Thursday Born

The everyday life of a medical student (who was born on a Thursday).

Doctors are people too, part 1 of many

with 4 comments

“Pseudoscience and Misery” is how I recently heard a second year describe Psychiatry. Another choice quote, this time from a classmate:  “What’s Afghani food? Hashish and heroin?”

Still, I have to say that for the most part, my classmates are fairly open minded and respectful people. And they are, first and foremost, people. Wanting to go into medicine does not automatically make one a saint.

It also doesn’t automatically make people more sanitary.

I’m a germaphobe, I’ll admit (since  late 2007. And no, I do not have OCD. At worst I’d have OCPD, but I don’t actually have that either). I think about these things a lot and am often picking up new habits (like putting down the toilet lid while flushing; last summer I bought one of those cleaner tablets you put in the reservoir and they had blue dye. I was rather distraught to notice lots of blue dots of water on the seat after flushing. So now, lid goes down. I guess that’s what they’re for?).
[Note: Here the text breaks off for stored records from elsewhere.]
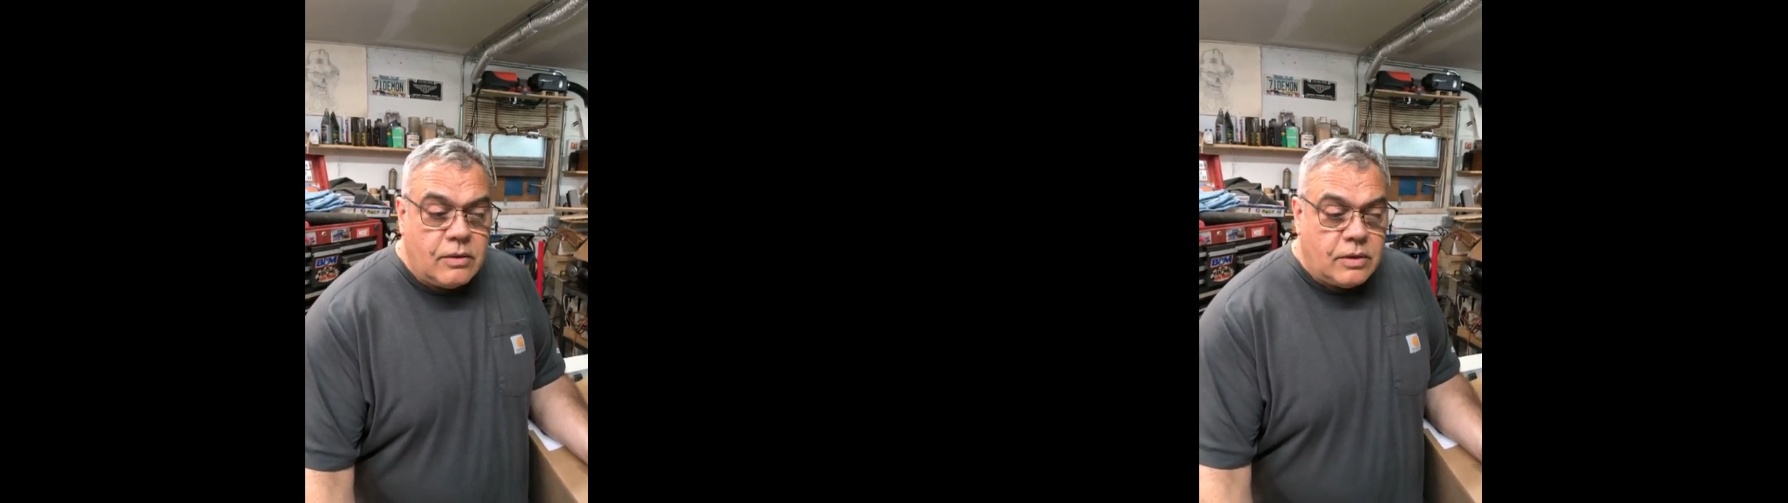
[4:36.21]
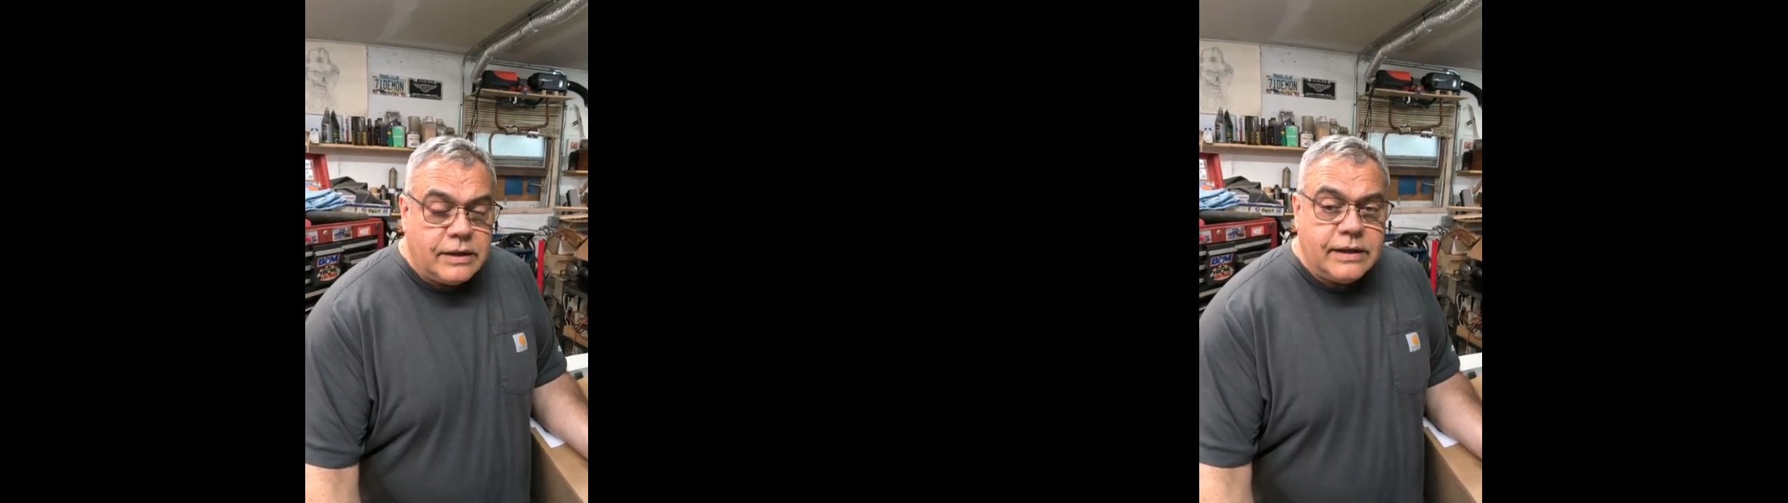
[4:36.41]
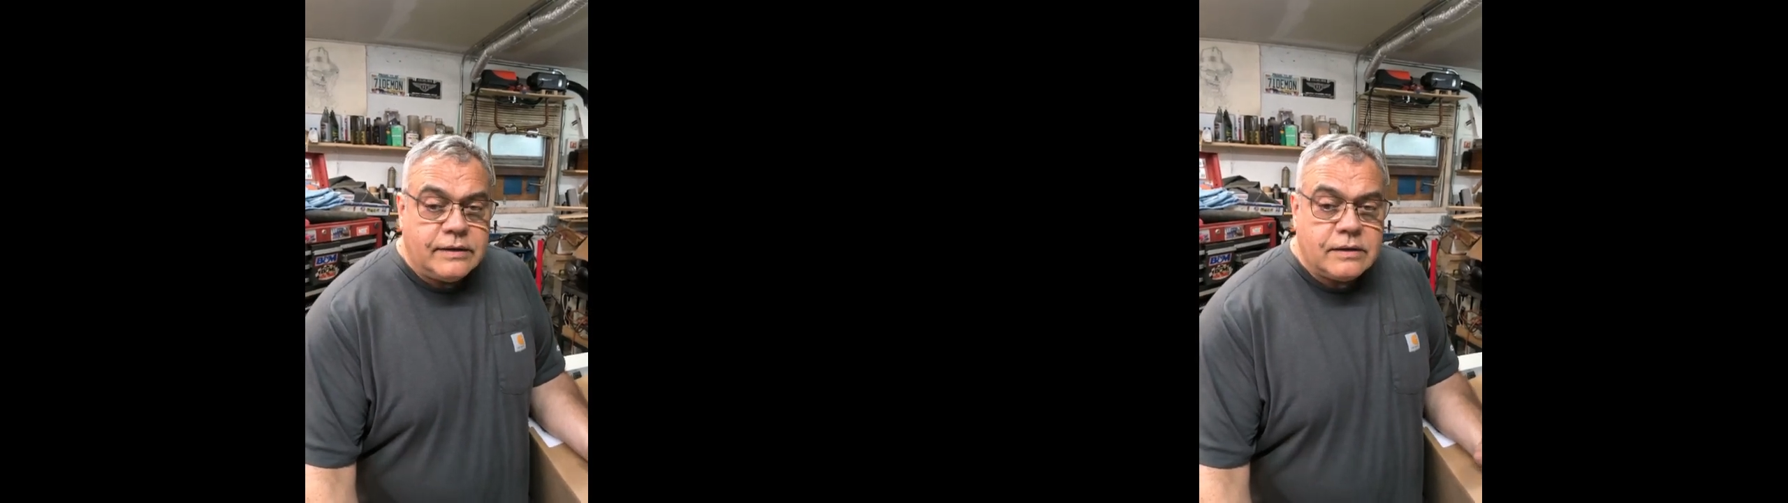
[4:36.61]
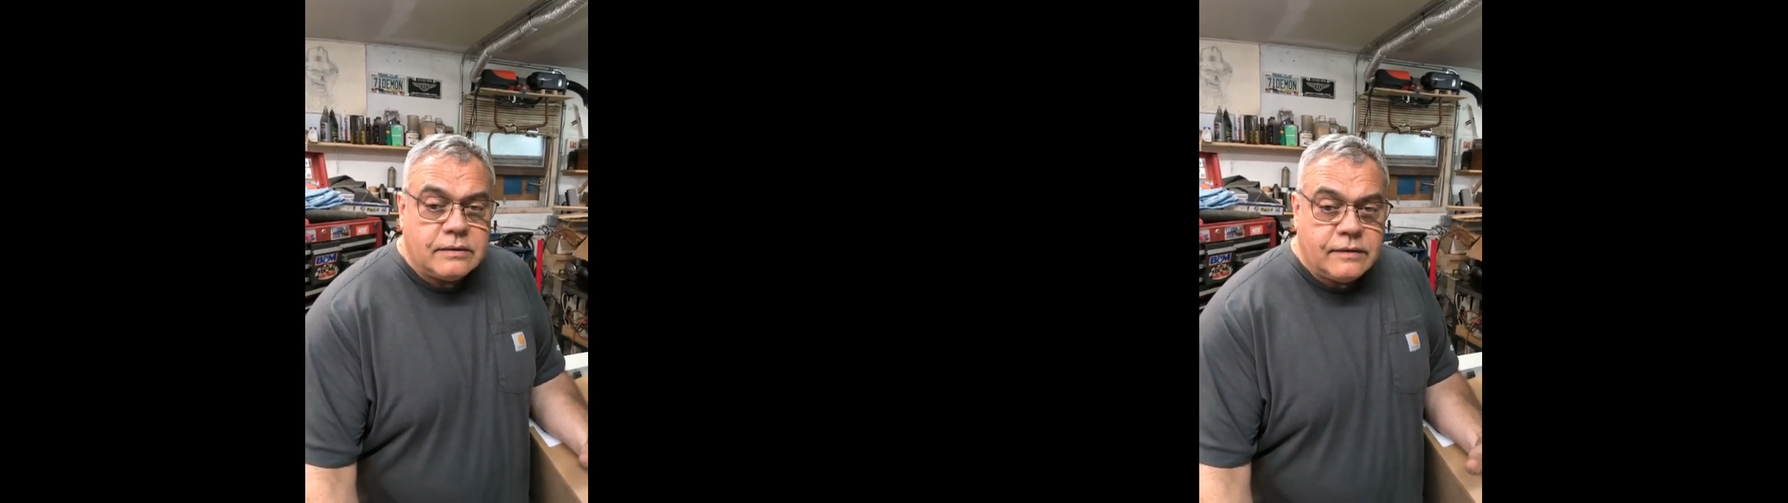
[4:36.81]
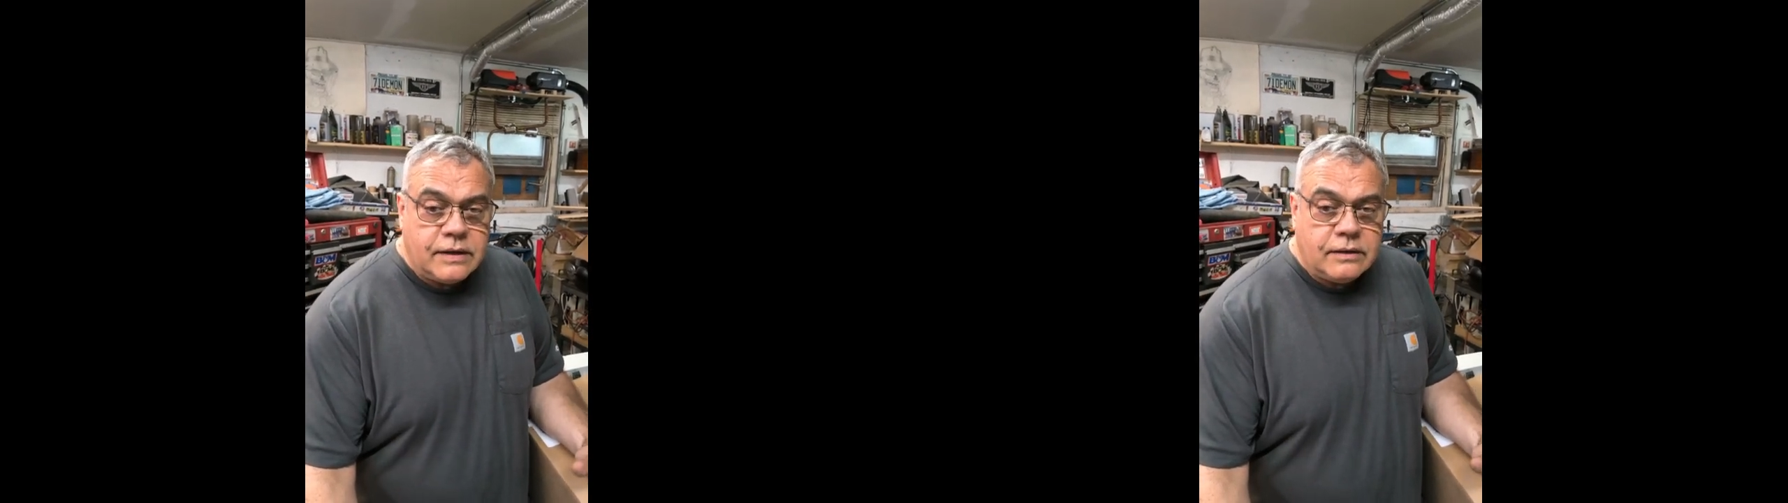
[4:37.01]
Well, I get the
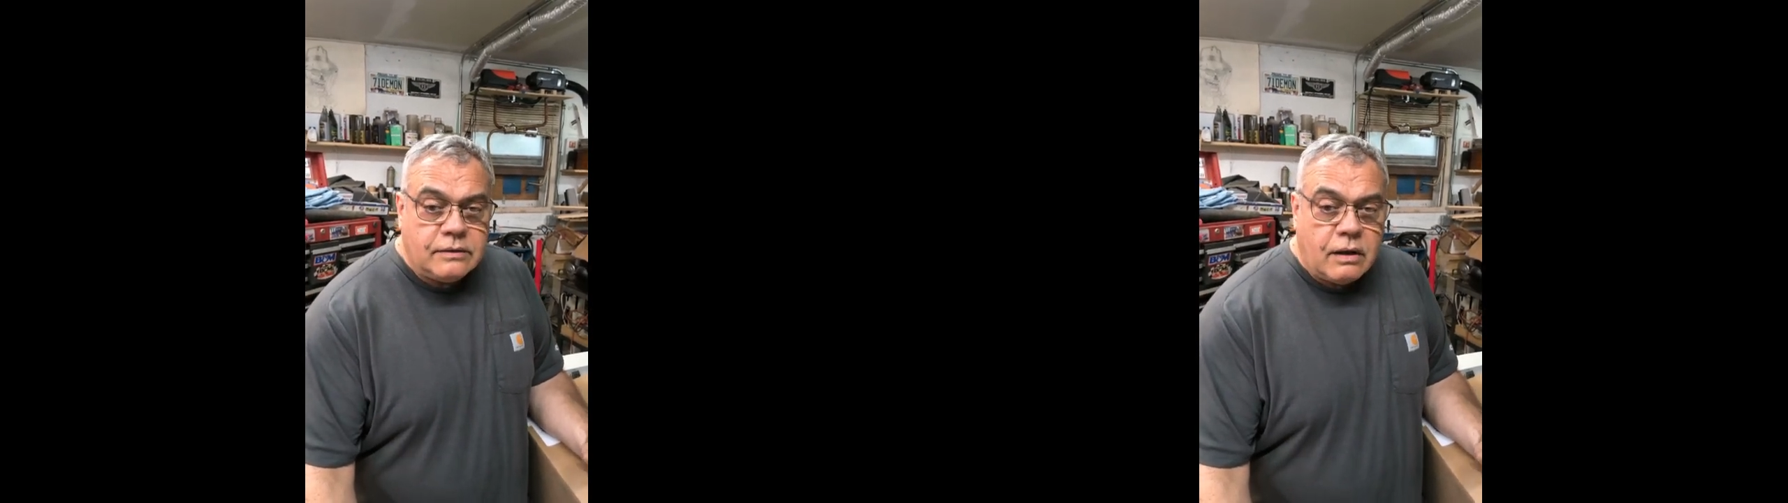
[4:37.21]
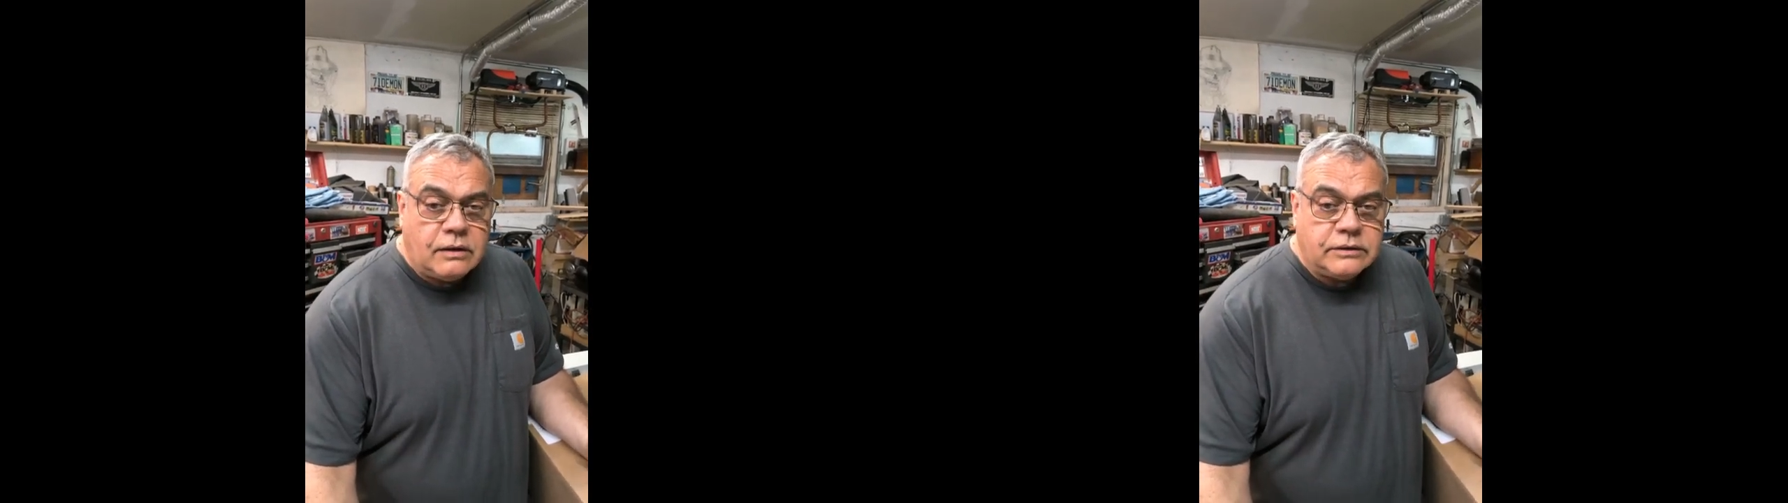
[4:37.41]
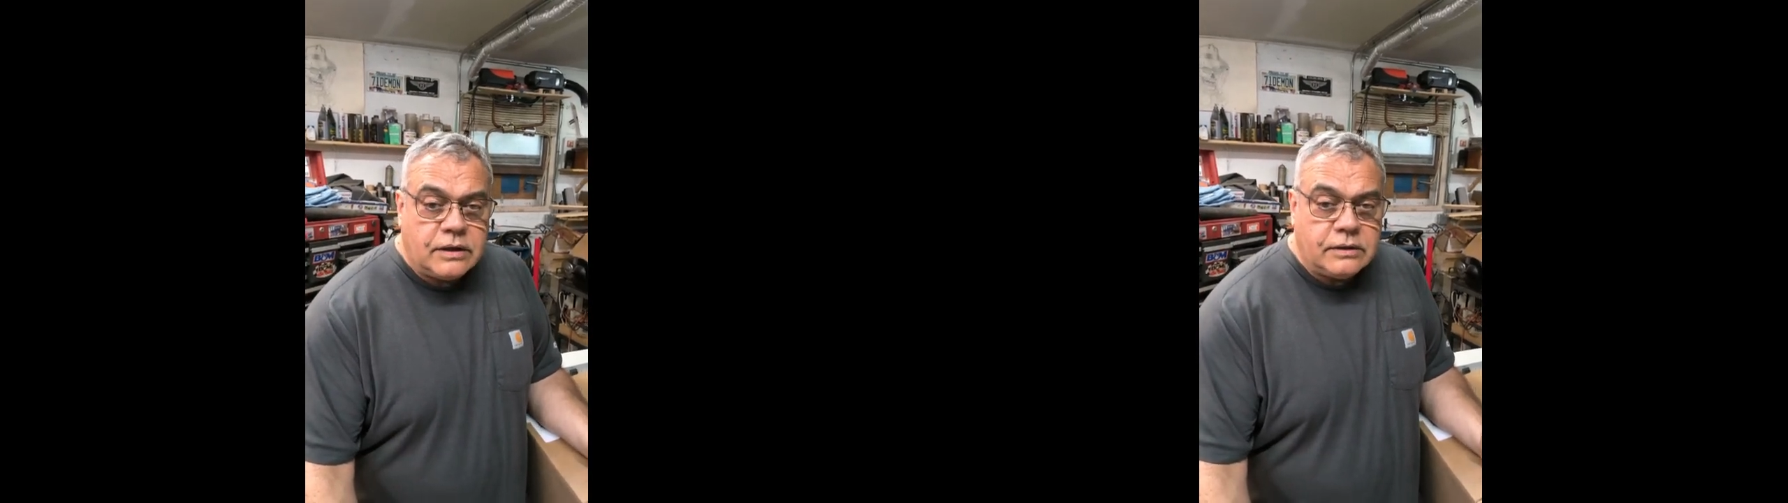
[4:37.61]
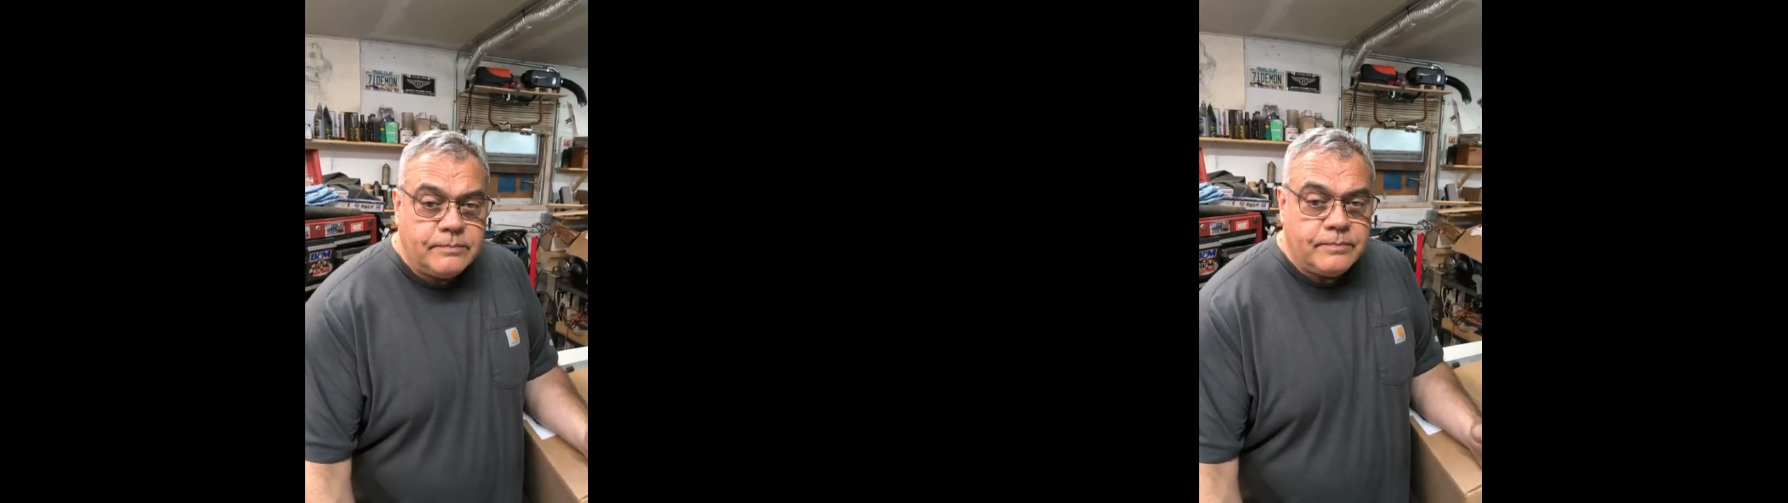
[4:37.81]
thing all done,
I also pay attention to other people’s habits, and while my classmates are sometimes a bit cleaner than the general public, they’re still fairly normal and standard in their behavior.

So when I think about that, and I think about the high rates of hospital acquired infections, I’m not surprised. Sure they’re foaming in (ie, using the hand sanitizing foam) before they come in, but they’re using the same pen they’ve been using all over the hospital, using the same stethoscope, checking their phone, wearing the white coat that hasn’t been washed in months, etc. And we’re the cleaner generation. I’ve seen doctors who wash their hands only after each physical, not before. I’ve recently heard of doctors who don’t ever wash their hands (even after touching a hemorrhoid).

But hey, it has to start somewhere, right? The fact that my generation of doctors is having “foam in and foam out every single time!” drilled into our heads is actually a big step in the right direction. And I’ve been rather impressed with the hospital protocol for patients with any sort of infectious condition, even a minor cold. Gloves, gown, and sometimes a mask required before entering the room. I think that in daily life, my personal level of cleanliness is not always necessary (and definitely not for kids. Kids must run around and play in mud and eat dead bugs!) but when you’re dealing with patients, a higher standard really should be the norm.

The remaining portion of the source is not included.